For a long time, touchless voice control was considered the holy grail of mobile devices. We knew it would make the experience on our phones irresistible—for our users driving in the car, cooking in the kitchen, glued to the TV watching that last episode of Breaking Bad—or whatever other reason you have for not wanting to pick up your phone.
- Everyone is different—especially in the way they speak. We set out to build a deeply personal, super useful phone experience for our users—and we quickly realized that for a device to recognize a voice command, we had to consider all of the different dialects across the world that our phones support (English, Spanish, Portuguese, French, German, and Italian). For every language, we gathered 100-200 people of various genders and regional accents to help us build a reference dictionary. This dictionary would provide the foundation for the technology. Then we tested the software against audio clips from TV shows. The last step was ruthless trial and error until we could refine the product to work for everyone. It turns out, to make something truly personal, you do have to make it work for everyone!
- Toys can yield insight.

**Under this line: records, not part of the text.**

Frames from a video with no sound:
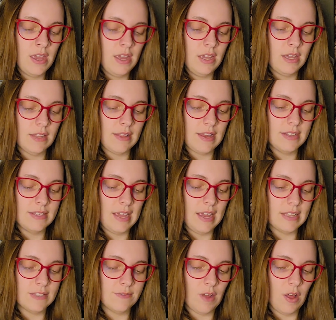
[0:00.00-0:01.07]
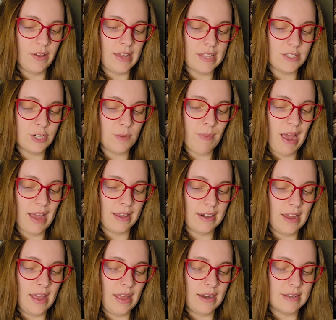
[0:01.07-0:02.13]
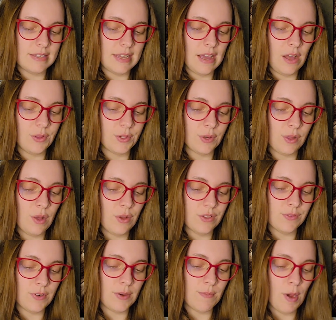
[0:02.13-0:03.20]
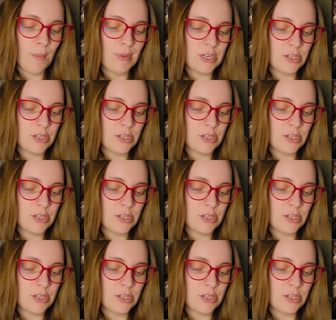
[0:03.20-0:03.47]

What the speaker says: He let his hands fall against her back and head as he held her close for a moment,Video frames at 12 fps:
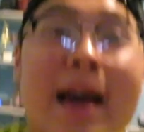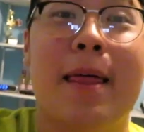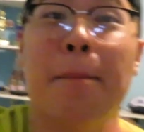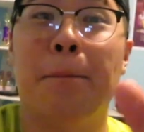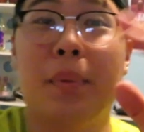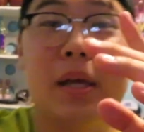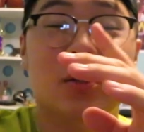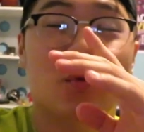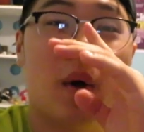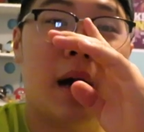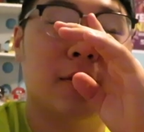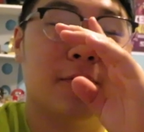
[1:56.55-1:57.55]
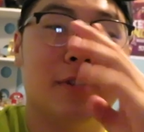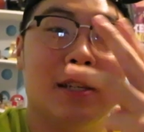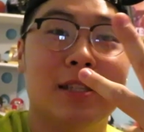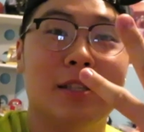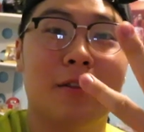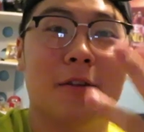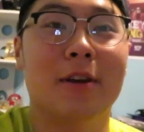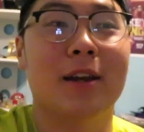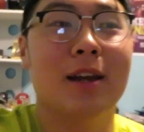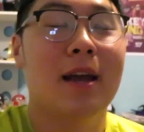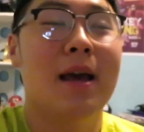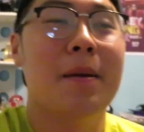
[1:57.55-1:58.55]
gotta binge watch for season
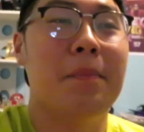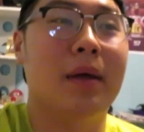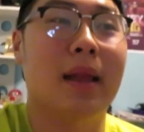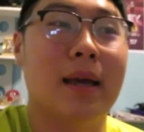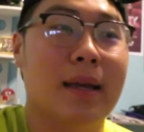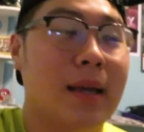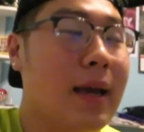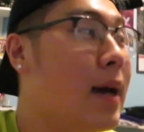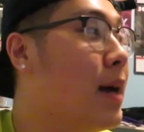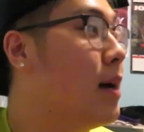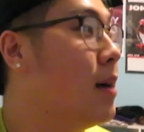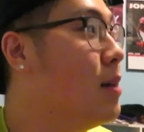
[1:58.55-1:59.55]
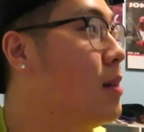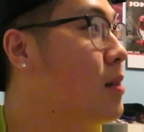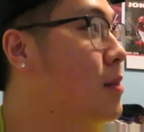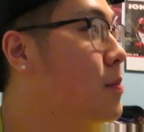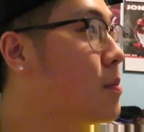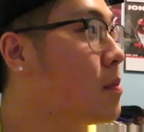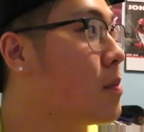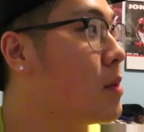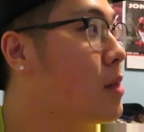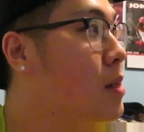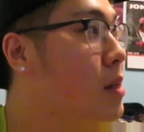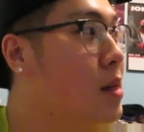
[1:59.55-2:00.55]
3. But like, yeah.
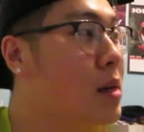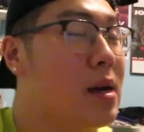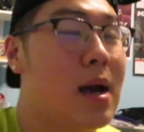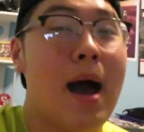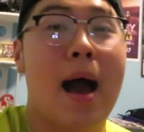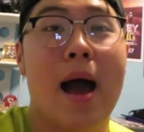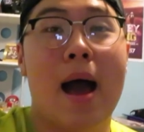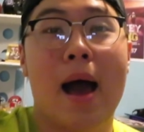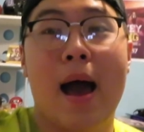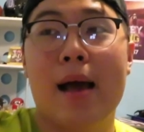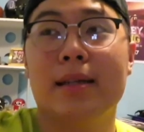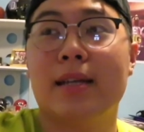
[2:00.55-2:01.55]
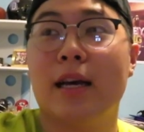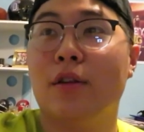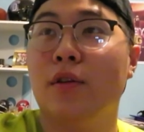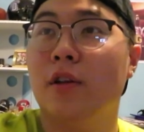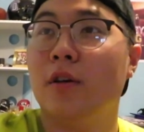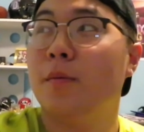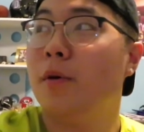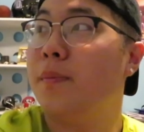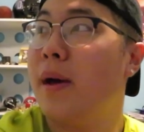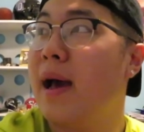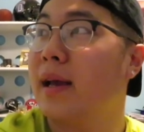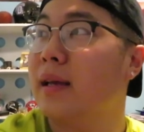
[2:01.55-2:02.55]
I just gotta do a little more
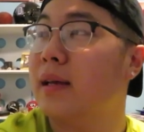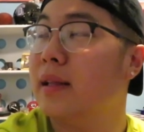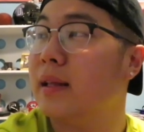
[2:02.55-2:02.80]
packing,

Touchless Control was the first hands-free voice control ever offered on a mobile phone. So during the development phase we tried to find products in other industries that used similar voice command technology. We found two, both in the toy industry: a blue, one-eyed Alien alarm clock that could listen to you speak and a little Christmas ornament sold on TV that would automatically play holiday songs when you called out to it. A good toy provides endless joy.
- It’s all in the trigger. The trigger—or the “OK Google Now” phrase that activates Touchless Control—is a crucial cornerstone in getting always-on software to work. It had to be very distinctive, so it wouldn’t be confused with other ubiquitous phrases used in everyday conversation, and it had to be easy for the device to pick up. In linguistic terms, this meant the trigger had to be at least four syllables (ideally at least five) and include unique sounds. We worked with several professional linguists and tested dozens of potential triggers. Some random words like “magic” and “genie” performed really well. But ultimately “OK Google Now” worked the best and made sense for our Android-based software.
- Some women tend to say their w’s with an h. We didn’t even hear it ourselves at first, really. But when we looked into the audio data, sure enough, we learned that a significant number English-speaking women tend to begin their w sound with an h. Quite elegant.